The table shows that the recognition performance of the proposed method is superior in some aspects to some other methods on the pollen images. From the experimental results, the average precision rate for the pollen images reaches up to 90.25%, which is higher than LDP by 8.6%. The complexity of the algorithm is apparently reduced in the process of combining OLBP and SLKP descriptors in the proposed method. Besides, the average recall rate with faster CNN underperforms compared to that of the proposed method by 22.94%, which indicates that the proposed method may have some advantages in recognizing some unexpectable appearance of pollen grains.
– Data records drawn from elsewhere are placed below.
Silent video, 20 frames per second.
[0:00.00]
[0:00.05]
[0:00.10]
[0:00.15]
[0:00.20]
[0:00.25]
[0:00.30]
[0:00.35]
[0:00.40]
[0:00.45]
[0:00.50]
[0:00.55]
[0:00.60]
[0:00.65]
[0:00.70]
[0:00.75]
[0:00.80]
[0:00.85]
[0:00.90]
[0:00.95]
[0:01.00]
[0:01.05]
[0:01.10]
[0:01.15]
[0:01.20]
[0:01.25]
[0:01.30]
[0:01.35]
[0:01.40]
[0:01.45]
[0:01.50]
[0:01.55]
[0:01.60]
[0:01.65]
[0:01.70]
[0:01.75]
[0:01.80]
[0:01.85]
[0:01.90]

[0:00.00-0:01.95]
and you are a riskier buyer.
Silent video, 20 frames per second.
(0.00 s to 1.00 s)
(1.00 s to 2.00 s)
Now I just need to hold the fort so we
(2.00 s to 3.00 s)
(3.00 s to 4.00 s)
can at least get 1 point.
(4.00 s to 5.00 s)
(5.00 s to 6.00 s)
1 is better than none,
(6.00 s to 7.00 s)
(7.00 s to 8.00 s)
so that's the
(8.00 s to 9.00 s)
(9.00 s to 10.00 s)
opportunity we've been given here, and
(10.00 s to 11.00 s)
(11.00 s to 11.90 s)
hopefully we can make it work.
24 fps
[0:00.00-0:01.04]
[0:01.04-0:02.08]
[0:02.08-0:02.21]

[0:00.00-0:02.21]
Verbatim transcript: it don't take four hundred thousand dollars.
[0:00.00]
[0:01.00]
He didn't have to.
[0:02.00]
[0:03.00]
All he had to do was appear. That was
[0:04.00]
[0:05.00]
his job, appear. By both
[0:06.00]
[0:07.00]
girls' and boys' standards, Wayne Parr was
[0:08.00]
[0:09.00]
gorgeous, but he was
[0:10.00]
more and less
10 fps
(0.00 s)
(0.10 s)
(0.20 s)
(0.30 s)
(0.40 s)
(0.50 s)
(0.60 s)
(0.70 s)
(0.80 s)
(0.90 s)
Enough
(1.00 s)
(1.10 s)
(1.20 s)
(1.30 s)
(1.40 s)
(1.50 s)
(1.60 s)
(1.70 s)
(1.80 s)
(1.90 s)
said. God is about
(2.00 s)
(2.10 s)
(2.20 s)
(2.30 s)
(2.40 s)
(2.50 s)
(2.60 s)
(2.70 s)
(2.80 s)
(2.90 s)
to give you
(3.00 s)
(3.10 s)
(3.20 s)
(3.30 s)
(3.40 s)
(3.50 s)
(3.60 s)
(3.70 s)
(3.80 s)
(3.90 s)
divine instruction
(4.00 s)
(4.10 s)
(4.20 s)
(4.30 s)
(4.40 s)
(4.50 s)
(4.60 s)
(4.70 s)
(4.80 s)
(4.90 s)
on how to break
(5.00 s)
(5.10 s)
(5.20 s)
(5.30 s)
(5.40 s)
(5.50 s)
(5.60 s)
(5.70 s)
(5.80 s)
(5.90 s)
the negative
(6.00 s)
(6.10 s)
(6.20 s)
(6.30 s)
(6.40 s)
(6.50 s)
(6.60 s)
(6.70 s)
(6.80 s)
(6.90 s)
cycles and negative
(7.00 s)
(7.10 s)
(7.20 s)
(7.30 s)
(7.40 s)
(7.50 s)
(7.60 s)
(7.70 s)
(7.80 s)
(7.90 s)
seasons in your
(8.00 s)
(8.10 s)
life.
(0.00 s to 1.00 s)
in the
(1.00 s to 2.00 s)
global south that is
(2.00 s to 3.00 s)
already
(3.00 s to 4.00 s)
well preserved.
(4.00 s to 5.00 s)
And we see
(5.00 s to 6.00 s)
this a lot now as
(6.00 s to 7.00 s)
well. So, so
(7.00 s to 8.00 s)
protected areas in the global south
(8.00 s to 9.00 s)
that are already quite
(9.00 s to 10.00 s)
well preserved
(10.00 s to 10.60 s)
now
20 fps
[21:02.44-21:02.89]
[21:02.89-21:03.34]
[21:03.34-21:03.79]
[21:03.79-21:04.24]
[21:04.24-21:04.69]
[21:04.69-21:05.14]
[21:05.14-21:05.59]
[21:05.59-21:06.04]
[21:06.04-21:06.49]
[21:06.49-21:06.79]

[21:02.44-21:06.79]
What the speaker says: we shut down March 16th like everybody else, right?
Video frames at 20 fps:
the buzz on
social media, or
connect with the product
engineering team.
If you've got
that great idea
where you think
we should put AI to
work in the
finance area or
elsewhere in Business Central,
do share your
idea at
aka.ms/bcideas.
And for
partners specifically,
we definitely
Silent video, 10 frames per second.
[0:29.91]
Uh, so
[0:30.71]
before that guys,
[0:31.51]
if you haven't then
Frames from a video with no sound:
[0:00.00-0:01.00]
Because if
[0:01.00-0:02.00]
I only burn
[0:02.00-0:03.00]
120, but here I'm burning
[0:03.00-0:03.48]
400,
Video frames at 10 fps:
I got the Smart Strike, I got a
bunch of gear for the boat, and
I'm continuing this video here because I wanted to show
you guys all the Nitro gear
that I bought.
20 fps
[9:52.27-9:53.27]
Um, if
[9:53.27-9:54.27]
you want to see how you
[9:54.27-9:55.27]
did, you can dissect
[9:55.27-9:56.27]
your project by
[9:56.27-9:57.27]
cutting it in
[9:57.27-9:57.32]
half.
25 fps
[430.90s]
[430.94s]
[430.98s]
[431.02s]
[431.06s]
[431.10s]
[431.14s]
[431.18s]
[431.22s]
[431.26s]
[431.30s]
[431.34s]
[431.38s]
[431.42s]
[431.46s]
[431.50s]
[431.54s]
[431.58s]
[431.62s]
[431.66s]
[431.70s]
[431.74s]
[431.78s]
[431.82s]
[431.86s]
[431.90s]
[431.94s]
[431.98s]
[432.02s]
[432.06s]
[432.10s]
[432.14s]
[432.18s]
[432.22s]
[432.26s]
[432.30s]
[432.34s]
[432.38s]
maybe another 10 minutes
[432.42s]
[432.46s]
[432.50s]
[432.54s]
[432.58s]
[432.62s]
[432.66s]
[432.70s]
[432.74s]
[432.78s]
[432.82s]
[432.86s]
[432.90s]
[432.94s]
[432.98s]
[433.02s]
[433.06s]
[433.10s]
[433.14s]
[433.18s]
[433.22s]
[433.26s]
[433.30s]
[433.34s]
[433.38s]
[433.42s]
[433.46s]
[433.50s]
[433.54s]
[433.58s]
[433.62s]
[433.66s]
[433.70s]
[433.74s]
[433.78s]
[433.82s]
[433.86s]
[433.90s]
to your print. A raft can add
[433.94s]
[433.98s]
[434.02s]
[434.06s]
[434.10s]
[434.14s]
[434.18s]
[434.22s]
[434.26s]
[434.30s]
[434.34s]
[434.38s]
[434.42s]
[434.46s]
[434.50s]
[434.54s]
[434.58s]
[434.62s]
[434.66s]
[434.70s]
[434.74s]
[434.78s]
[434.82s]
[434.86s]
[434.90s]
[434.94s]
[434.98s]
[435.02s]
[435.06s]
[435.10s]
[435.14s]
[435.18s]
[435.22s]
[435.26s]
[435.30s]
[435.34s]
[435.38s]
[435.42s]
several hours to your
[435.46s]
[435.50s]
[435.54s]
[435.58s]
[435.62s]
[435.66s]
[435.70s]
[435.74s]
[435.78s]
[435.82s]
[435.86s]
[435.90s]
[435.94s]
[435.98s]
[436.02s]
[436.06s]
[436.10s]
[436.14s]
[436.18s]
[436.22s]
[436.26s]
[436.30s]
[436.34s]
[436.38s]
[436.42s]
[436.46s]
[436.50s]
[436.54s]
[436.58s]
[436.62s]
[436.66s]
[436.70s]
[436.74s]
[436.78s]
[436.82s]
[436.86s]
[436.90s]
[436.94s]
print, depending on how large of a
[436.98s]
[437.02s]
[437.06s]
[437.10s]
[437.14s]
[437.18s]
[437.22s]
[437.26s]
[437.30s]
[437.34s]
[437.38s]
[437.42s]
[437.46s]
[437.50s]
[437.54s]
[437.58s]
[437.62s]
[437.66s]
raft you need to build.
The line graph shown in Figure 8 describes the average recognition precision versus average recall rates of different descriptors. It can be inferred from the line graph that the proposed approach has better performance on Confocal-E dataset. The proposed method combines both SLKP and OLBP to describe different features of pollen grains. SLKP is a lightweight algorithm that can reduce the high dimensionality of the descriptors for 3D pollen images. OLBP is a low complexity local feature extraction method based on local binary pattern in space domain, which can reduce the feature dimension of pollen images by selecting optimal feature plane and ignoring redundant information. In the proposed method, local stable points are detected by SLKP and are later used in OLBP. Abundant textures, edges, and corners of pollen images make it easier and faster for the gradient vectors to detect the stable points between layers with different scales in 3D Gaussian pyramid so that SLKP can be effectively extracted using the proposed method. The average recognition time, including preprocessing time and feature extraction time, is calculated to be about 1.6 s, which is shorter than those of some other recognition algorithms. Satisfactory results on the pollen datasets further validate the good geometric invariance of the proposed method.

5. Conclusion

In this paper, we introduce a pollen recognition method based on convolutional neural network, and this method is applied to pollen recognition and classification experiment on two standard pollen image datasets. It contributes to the improvement of pollen classification in the following aspects: Firstly, the combination of SLKP and OLBP contributes to the integrity of extracted pollen features. More factors have been taken into consideration. Secondly, the experimental results show that the proposed method has great robustness to geometric transformations such as illumination, rotation, scale transformation, and affine transformation. Finally, convolutional neural network is proved as a better classifier than some other classification methods. We will hopefully design a lightweight CNN architecture and improve the recognition rate in further studies.

Data Availability

The data used to support this study are available at 10.1109/ICPR.2002.1048297. The prior studies and datasets are cited at relevant places within the text as [13].

Conflicts of Interest

The authors declare no conflicts of interest.

Acknowledgments

This work was supported in part by the National Natural Science Foundation of China (61375030 and 41675155) and Youth Foundation of Xuzhou Institute of Technology (XKY2019204).